Neural Network – Connecting Mid-or-Far Infrared Image
Cross modal matching of the face between thermal and visible range is a desired capability especially during night time scrutiny as well as security applications. Owing to huge modality gap, thermal to visible recognition of the face seems to be one of the challenging face matching issue.
Recently Saquib Sarfraz and Rainer Stiefelhagen at Karlsruhe Institute of Technology in Germany has worked out for the first time, a way in connecting a mid-or far-infrared image of a face with a visible light counterpart, a trick they have achieved in teaching a neural network to do all the task. Corresponding to an infrared image of a face to its visible light counterpart is not an easy work, but which deep
neural networks are beginning to surface.

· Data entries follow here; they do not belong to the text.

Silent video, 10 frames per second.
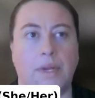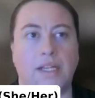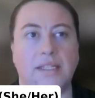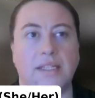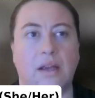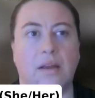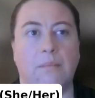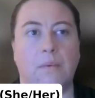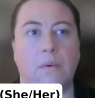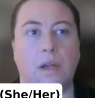But
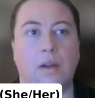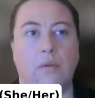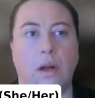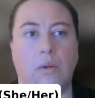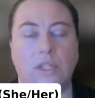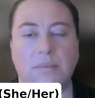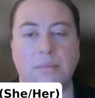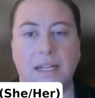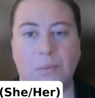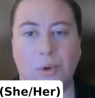
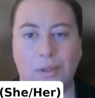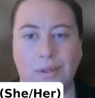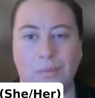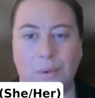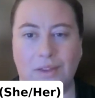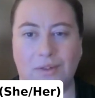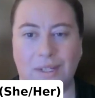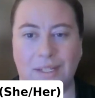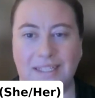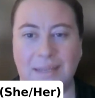ultimately,
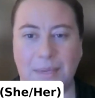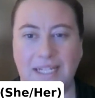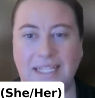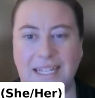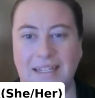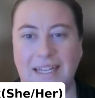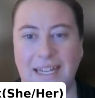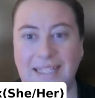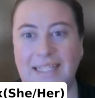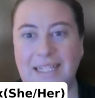whether CPD
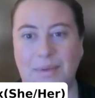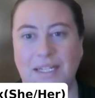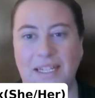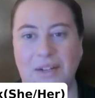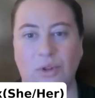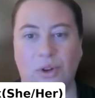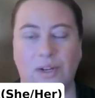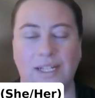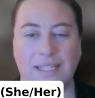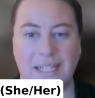is CPD or
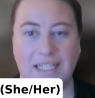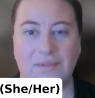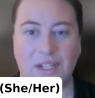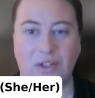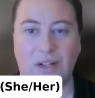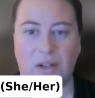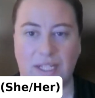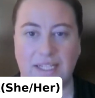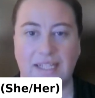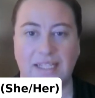not is the individual
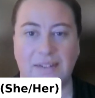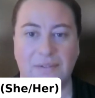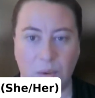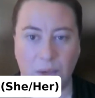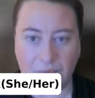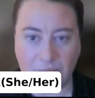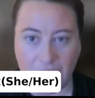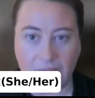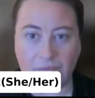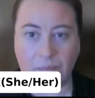architect. If you have
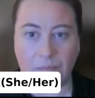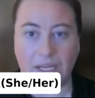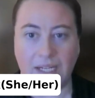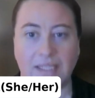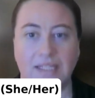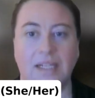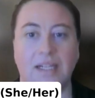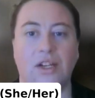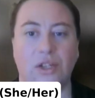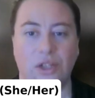learned from it,
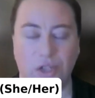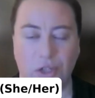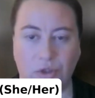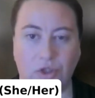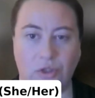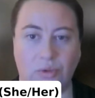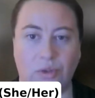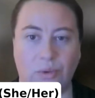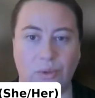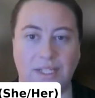you should
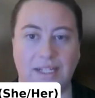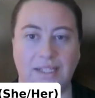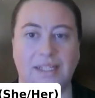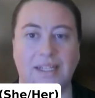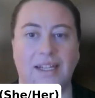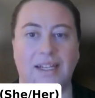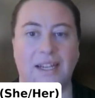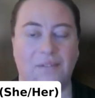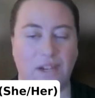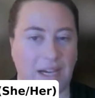record it.
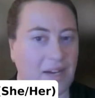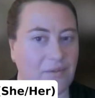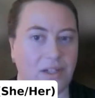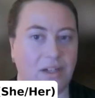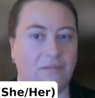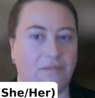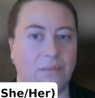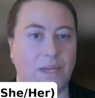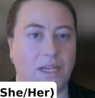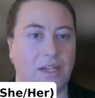If you haven't
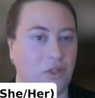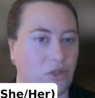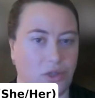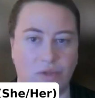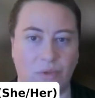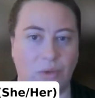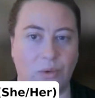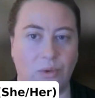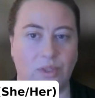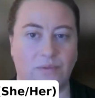learned from it, you shouldn't
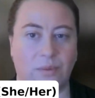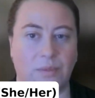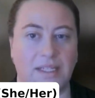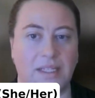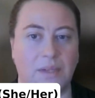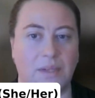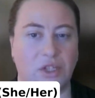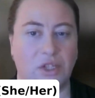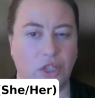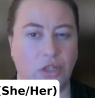record from it. So
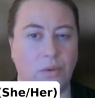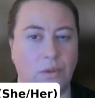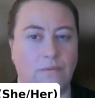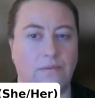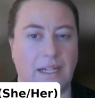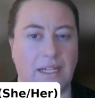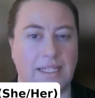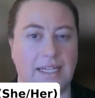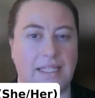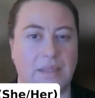it's you who
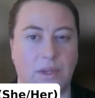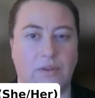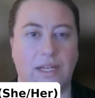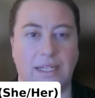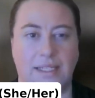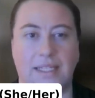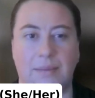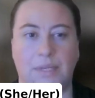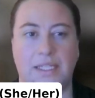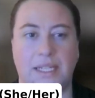validates whether it is
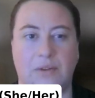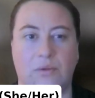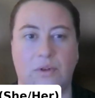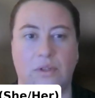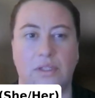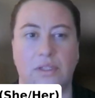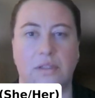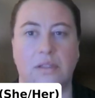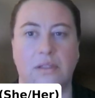CPD or not.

The issue with infrared observed videos or infrared CCTV images is that it could be difficult in recognising individuals where the faces tend to look different in the infrared images. Matching of these images to their usual look could be an important uncertain experiment. The issue could be that the connection between the way one may tend to look in infrared and visible light could be very nonlinear. This could be very complicating for footage which could be taken in midand far-infrared that could use passive sensors detecting emitted light instead of the reflected range.
Visible Light Images- High Resolution/Infrared Images – Low Resolution
The way in which a face emits infrared light is completely different from the way it reflects it where the emissions differ as per the temperature of the air as well as that of the skin. This in turn is based on the activity level of the individual, like having a fever or not. Another issue which could make comparison difficult is that visible light images could have a high resolution while far infrared images could have a much lower resolution due to the nature of the camera from which the images have been taken.
Collectively, these factors could tend to make it difficult in matching an infrared face with its visible light corresponding image. With the recent developments in deep neural networks in overcoming all types of difficult issues, it gave rise to the idea to Sarfraz and Stiefelhagen. They speculated on training a network to recognize visible light faces by looking at infrared types. Two major factors have been pooled in, recently in making neural networks very powerful.
Better Understanding/Availability of Interpreted Datasets
Better understanding, being the first, on how to build and tweak the networks in the performance of their task which is a procedure leading to the development of the supposed
deep neural nets which was something that Sarfraz and Stiefelhagen learnt from other work.The second is the availability of largely interpreted datasets which could be utilised in training these networks.
For instance accurate computerized face recognition has been possible due to the creation of massive banks of images wherein people’s faces have been remote as well as identified by observers because of crowdsourcing services like Amazon’s Mechanical Turk. These data sets seem to be much difficult to come by for infrared or visible light evaluations.
Nevertheless, Sarfrax and Stiefelhagenhandled this issue. It was created at the University of Notre Dame comprising of 4,585 images of 82 individuals which were taken either in visible light at a resolution of 1600 x 1200 pixels or in the far infrared at 312 x 239 pixels.The data is said to comprise of images of individuals, laughing, smiling together with neutral expressions taken in various sessions in order to capture the way their appearance seem to change from day to day and in two various lighting conditions.
Fast/Capable of Running in Real Time
Each image was then divided into sets of overlapping patches of 20 x 20 pixels in size in order to vividly increase the size of the database. Eventually Sarfraz and Stiefelhagen utilised the images of the first 41 individuals in training their neural net together with the images of the other 41 people for the purpose of testing. The outcome of it seemed to be interesting.
Sarfraz and Stiefelhagen have commented saying that `the presented approach improves the state-of-the art by more than 10 percent. It is said that the net can now match a thermal image to its noticeable counterpart in a mere 35 milliseconds. They further added that `this is very fast as well as capable of running in real time at ∼ 28 fps’. Though it is by no means flawless, at best its precision is over 80 percent when it has anextensivearray of visible images when compared against the thermal image.
The one-to-one contrast accuracy is only 55 percent. Improved accuracy could be possible with larger datasets together with much more powerful network, out of which, the creation of a data set that is higher by order of magnitude would be the more difficult of the two jobs.
However, it is not an issue to imagine this type of database to be created rather quickly provided the interested individuals could be the military, law enforcement agencies and government who tend to have deeper pockets with regards to security related technology.